● **What the exercise asks**
Take the entries that follow and return exactly the lines from the one holding "[0:00.00-0:01.07]" through the one holding "[0:19.20-0:20.27]", both included. Nothing else is needed.

● **Dataset**
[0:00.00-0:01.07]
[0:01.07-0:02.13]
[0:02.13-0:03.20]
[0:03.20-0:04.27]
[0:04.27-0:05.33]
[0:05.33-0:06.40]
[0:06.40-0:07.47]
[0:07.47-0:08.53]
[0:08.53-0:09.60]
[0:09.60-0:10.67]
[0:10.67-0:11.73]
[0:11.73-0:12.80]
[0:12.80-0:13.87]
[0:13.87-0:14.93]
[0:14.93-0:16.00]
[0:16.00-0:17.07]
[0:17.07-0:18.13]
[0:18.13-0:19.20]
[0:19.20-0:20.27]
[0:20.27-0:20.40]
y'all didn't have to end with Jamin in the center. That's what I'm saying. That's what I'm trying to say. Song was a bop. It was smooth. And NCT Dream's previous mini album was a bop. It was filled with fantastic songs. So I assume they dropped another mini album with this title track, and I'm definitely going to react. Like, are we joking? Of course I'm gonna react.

--

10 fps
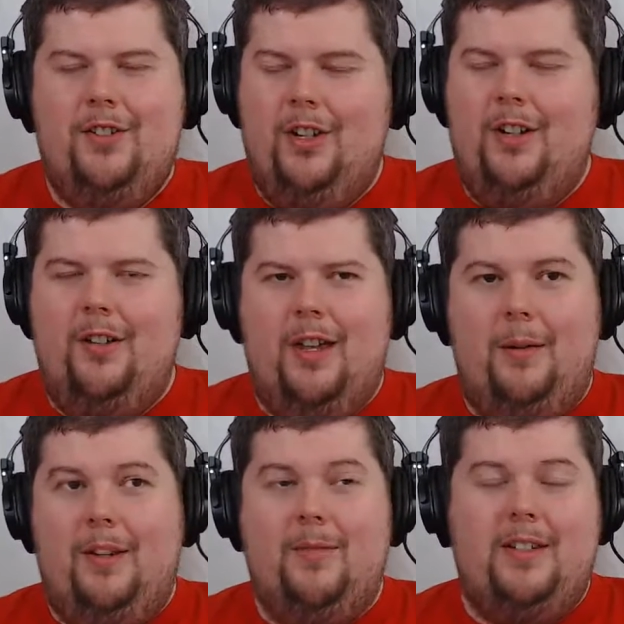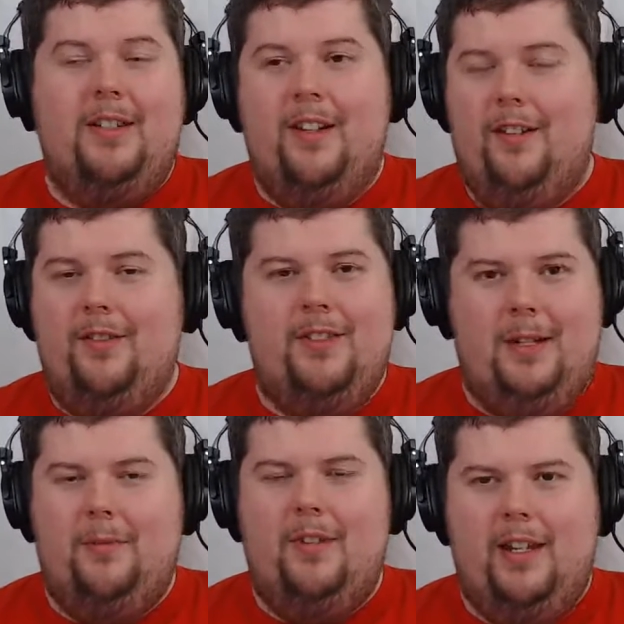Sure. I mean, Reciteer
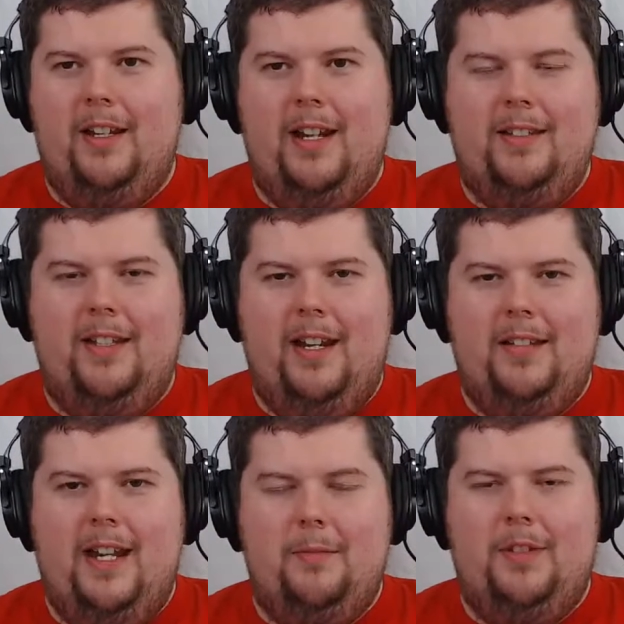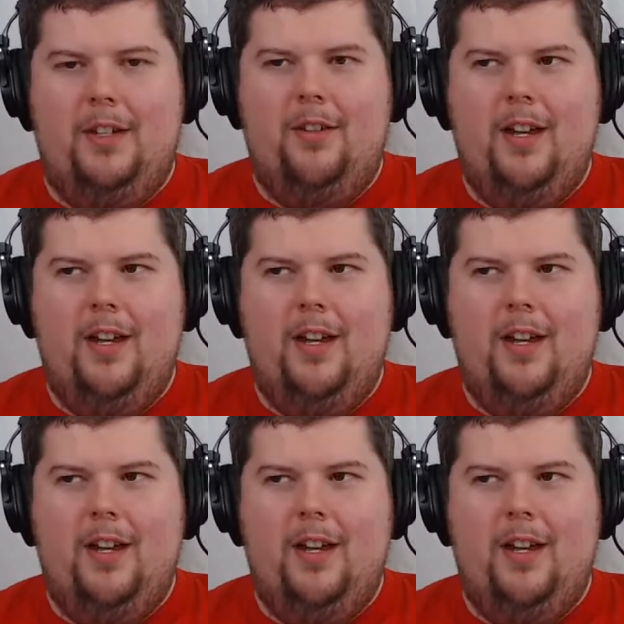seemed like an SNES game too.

● **Response to this exercise**
[0:00.00-0:01.07]
[0:01.07-0:02.13]
[0:02.13-0:03.20]
[0:03.20-0:04.27]
[0:04.27-0:05.33]
[0:05.33-0:06.40]
[0:06.40-0:07.47]
[0:07.47-0:08.53]
[0:08.53-0:09.60]
[0:09.60-0:10.67]
[0:10.67-0:11.73]
[0:11.73-0:12.80]
[0:12.80-0:13.87]
[0:13.87-0:14.93]
[0:14.93-0:16.00]
[0:16.00-0:17.07]
[0:17.07-0:18.13]
[0:18.13-0:19.20]
[0:19.20-0:20.27]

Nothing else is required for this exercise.